I took it for granted the past decade that great metal could continue forever, even Queensryche started to sound like crap and this is before Degarmo took a hike. I was feeling alone and thankfully for Gary Moore I started hearing someone bluesy and connected to his harmonic genius. As I got my affairs in order, I started missing West Germany even before I officially left. My apartment, my art, my writing all gone in boxes shipped to home in New Jersey. I especially missed my CD collection and from that moment I started feeling old and listening to records from the past years because I could tell the music coming at me was devoid of soul and creativity. It was the first time I felt old.
East Germany was about to explode and all my work towards its demise was about to pay off in a big way.

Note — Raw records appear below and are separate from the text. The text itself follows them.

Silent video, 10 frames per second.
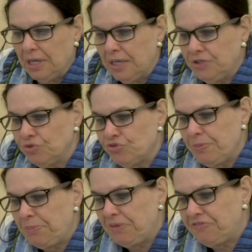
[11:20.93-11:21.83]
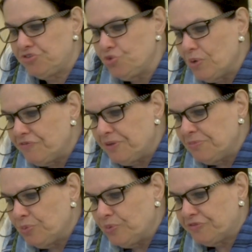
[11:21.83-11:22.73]
I don't remember if 2 of
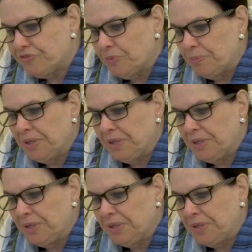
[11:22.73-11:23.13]
them were from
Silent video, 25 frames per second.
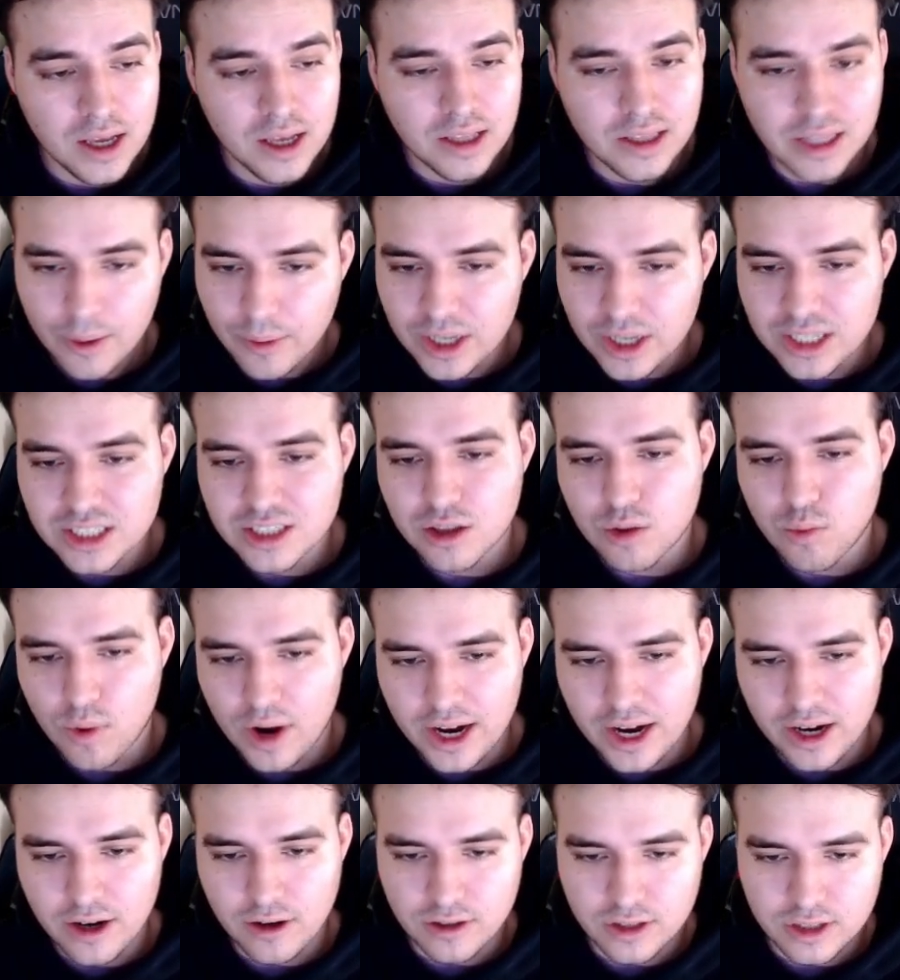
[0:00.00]
Then we get to the
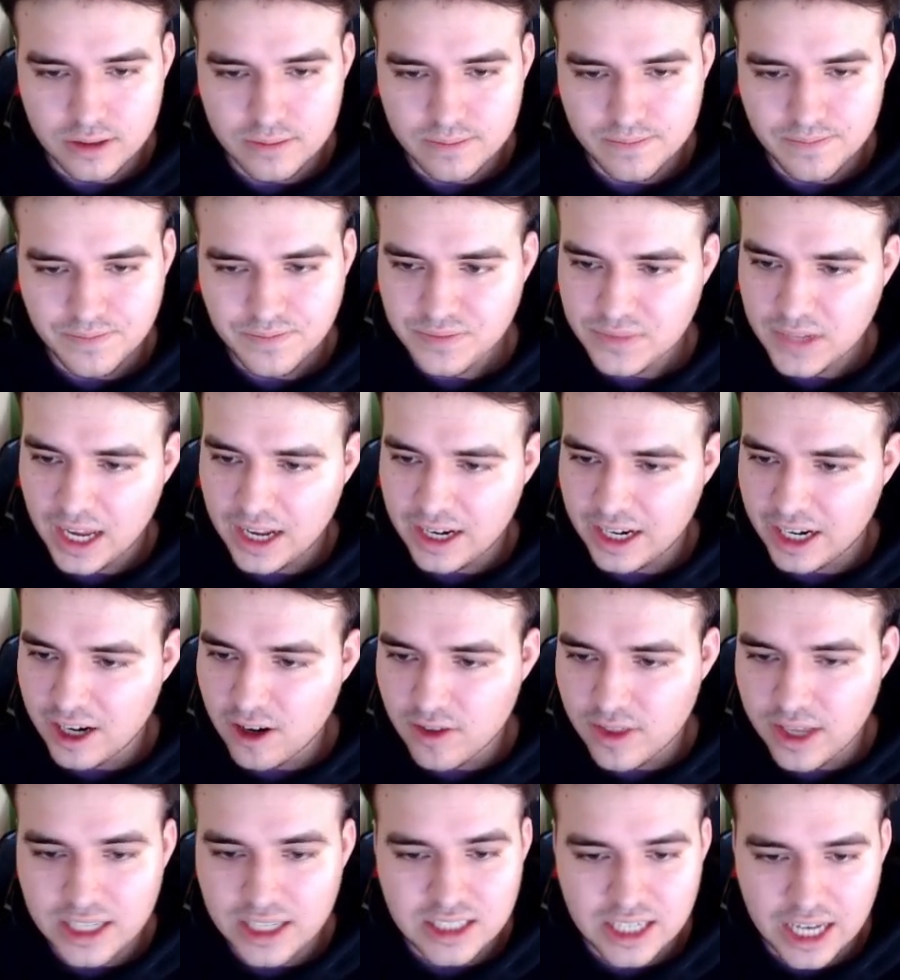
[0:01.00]
Raiders, and here
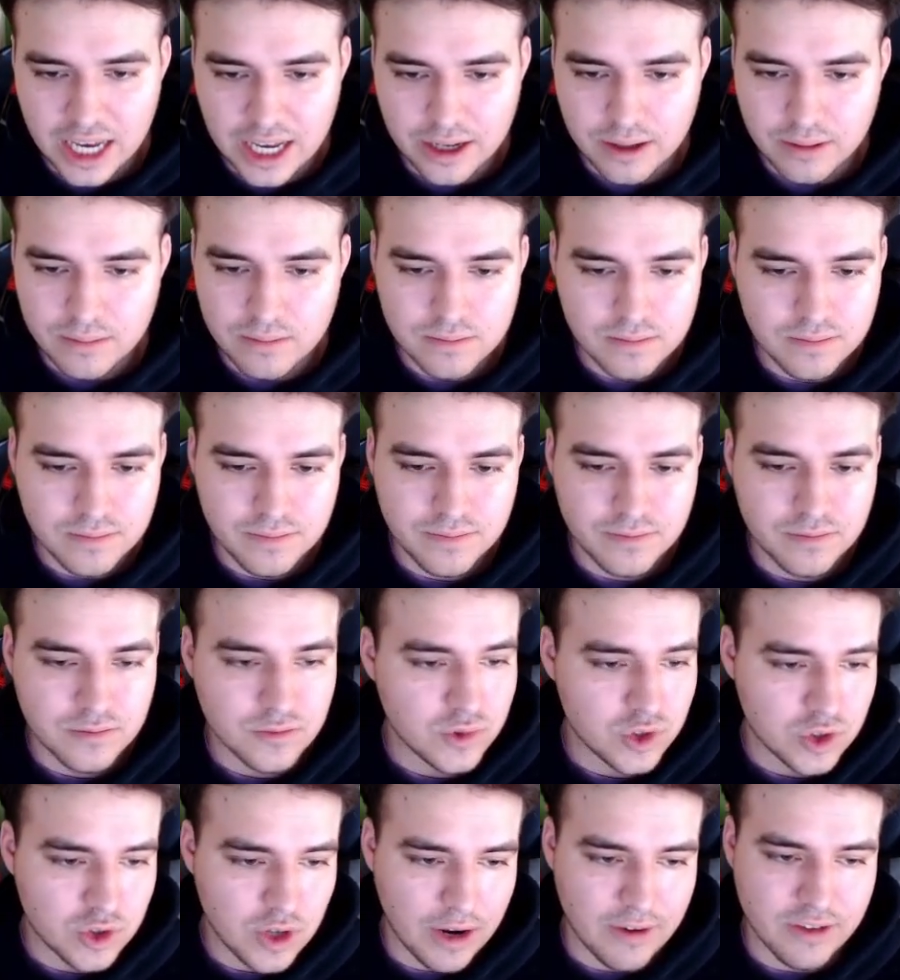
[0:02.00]
they take
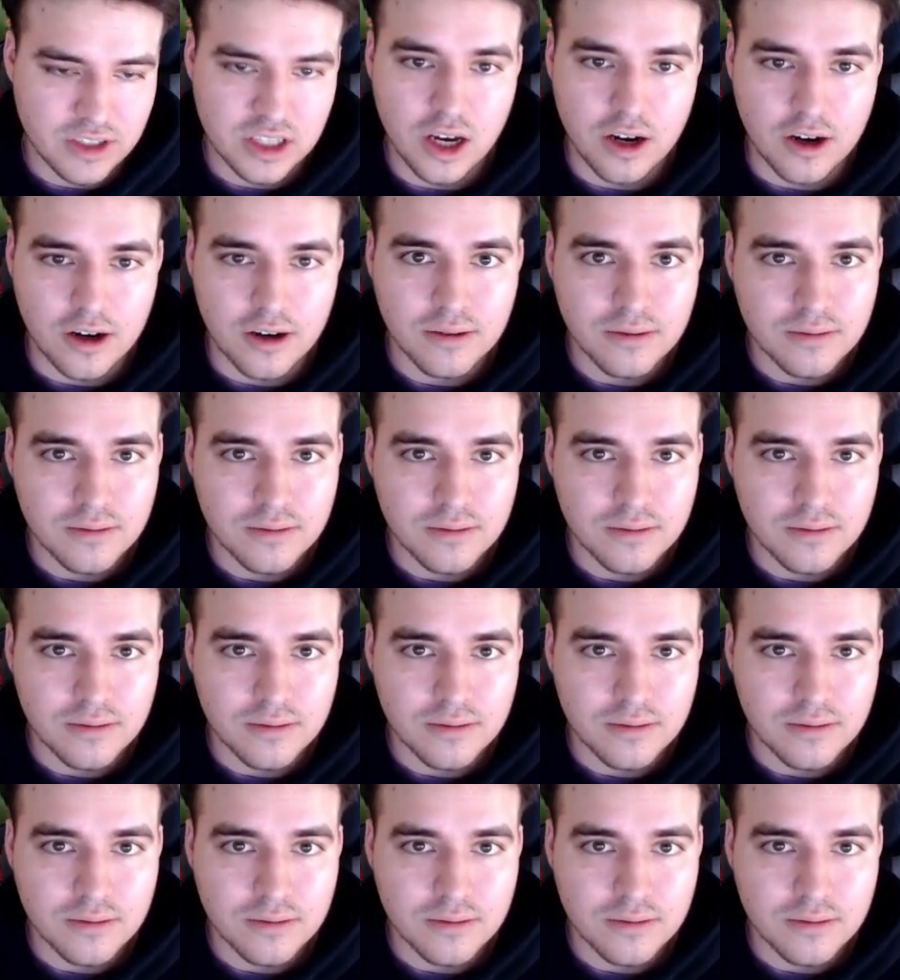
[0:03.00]
Travis Hunter.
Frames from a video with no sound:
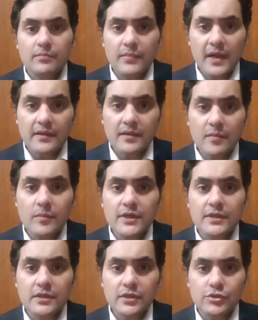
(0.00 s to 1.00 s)
had come
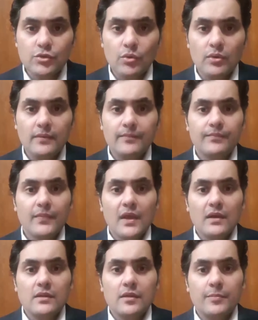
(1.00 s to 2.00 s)
under control,
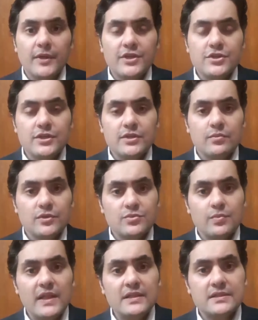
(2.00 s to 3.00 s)
the patient was
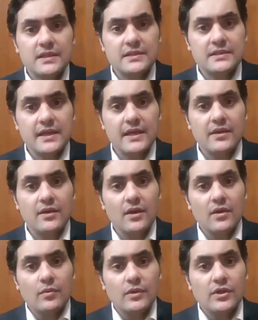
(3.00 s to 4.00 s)
well sustained
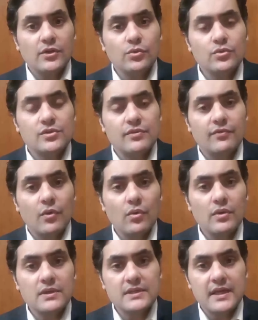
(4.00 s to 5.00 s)
with the use of
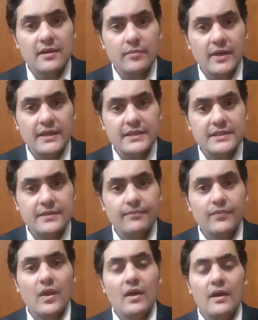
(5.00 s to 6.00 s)
oral ceramides
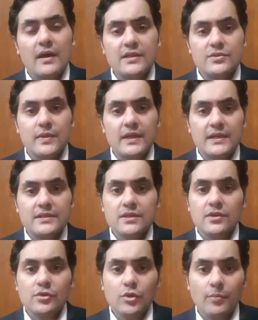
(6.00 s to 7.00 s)
as well as
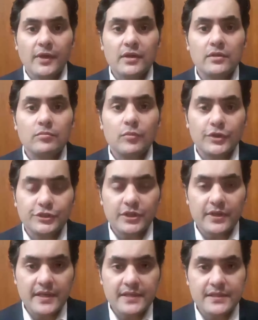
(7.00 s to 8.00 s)
topical
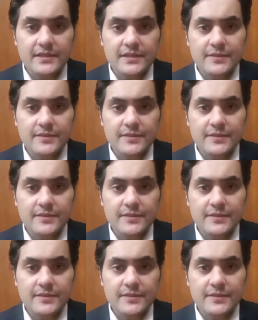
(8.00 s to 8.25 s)
moisturizers.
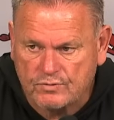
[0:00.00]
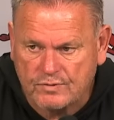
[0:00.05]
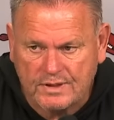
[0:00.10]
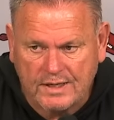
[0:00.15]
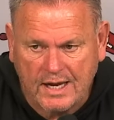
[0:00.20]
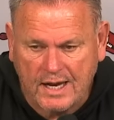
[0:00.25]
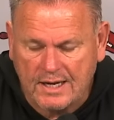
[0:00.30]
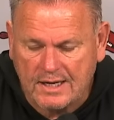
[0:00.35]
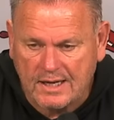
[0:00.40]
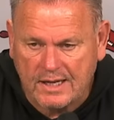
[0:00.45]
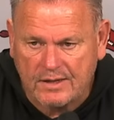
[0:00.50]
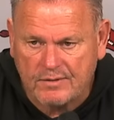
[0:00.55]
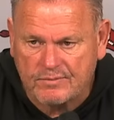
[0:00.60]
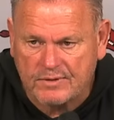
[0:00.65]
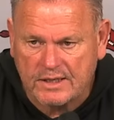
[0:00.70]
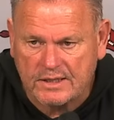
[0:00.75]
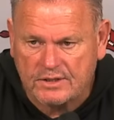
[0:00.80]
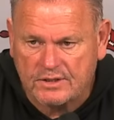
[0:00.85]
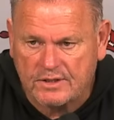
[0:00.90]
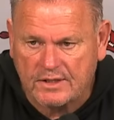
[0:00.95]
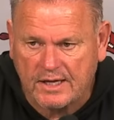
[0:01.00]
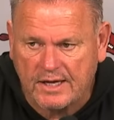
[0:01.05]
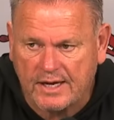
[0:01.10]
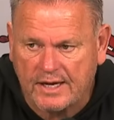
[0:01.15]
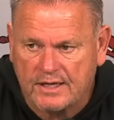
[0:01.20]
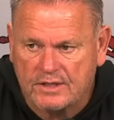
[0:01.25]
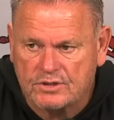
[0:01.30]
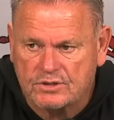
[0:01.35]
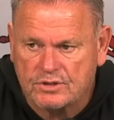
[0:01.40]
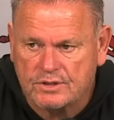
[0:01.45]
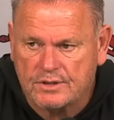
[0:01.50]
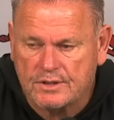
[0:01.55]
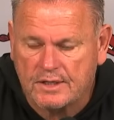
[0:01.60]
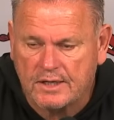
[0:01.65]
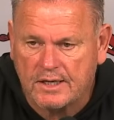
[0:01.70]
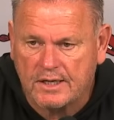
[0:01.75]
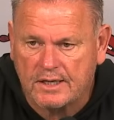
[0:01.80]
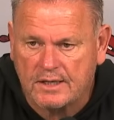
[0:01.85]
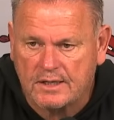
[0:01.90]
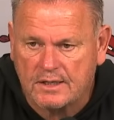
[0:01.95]
We can't let them get to the edge.
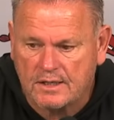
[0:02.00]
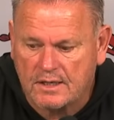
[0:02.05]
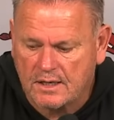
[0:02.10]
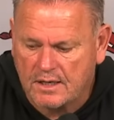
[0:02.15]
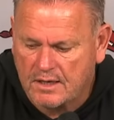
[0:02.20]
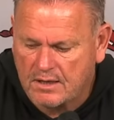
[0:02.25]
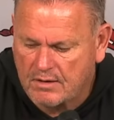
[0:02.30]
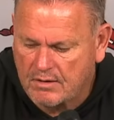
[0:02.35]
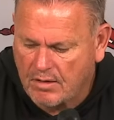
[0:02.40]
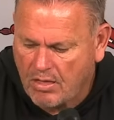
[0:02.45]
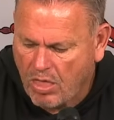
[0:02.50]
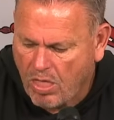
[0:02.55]
And uh,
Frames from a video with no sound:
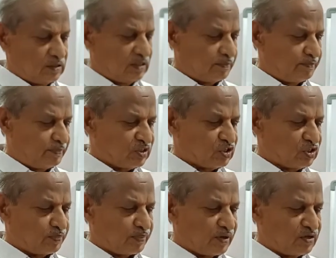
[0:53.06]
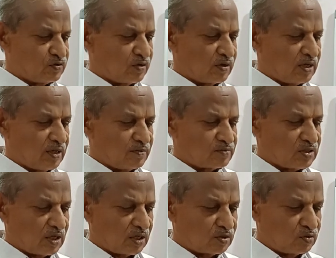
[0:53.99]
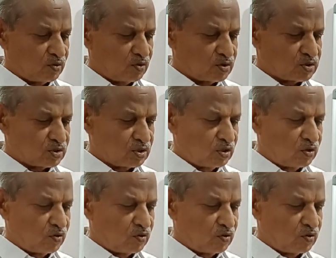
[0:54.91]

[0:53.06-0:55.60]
The best phraseograms are those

Millions of imprisoned people will soon find their freedom. I arrived the 2nd day and saw the Wall in major pieces. I saved one for myself. I composed a poem about a Communist tower guard beaten to death and once published was questioned if my lack of action was unethical. My reply is still my feelings today 29 years later: Who are we to stop justice when it appears messy. We urged these people for over fifty years to break free. Now in their moment of liberty we have no right to curb their appetite to punish the wicked. I watched for a moment. I wrote my poem. I walked away and had dinner content my job was accomplished.
I left West Germany a week later closing that chapter of my life. I was hoping a new metal scene would emerge and rescue us from the dreary radio of lite rock and looney tunes.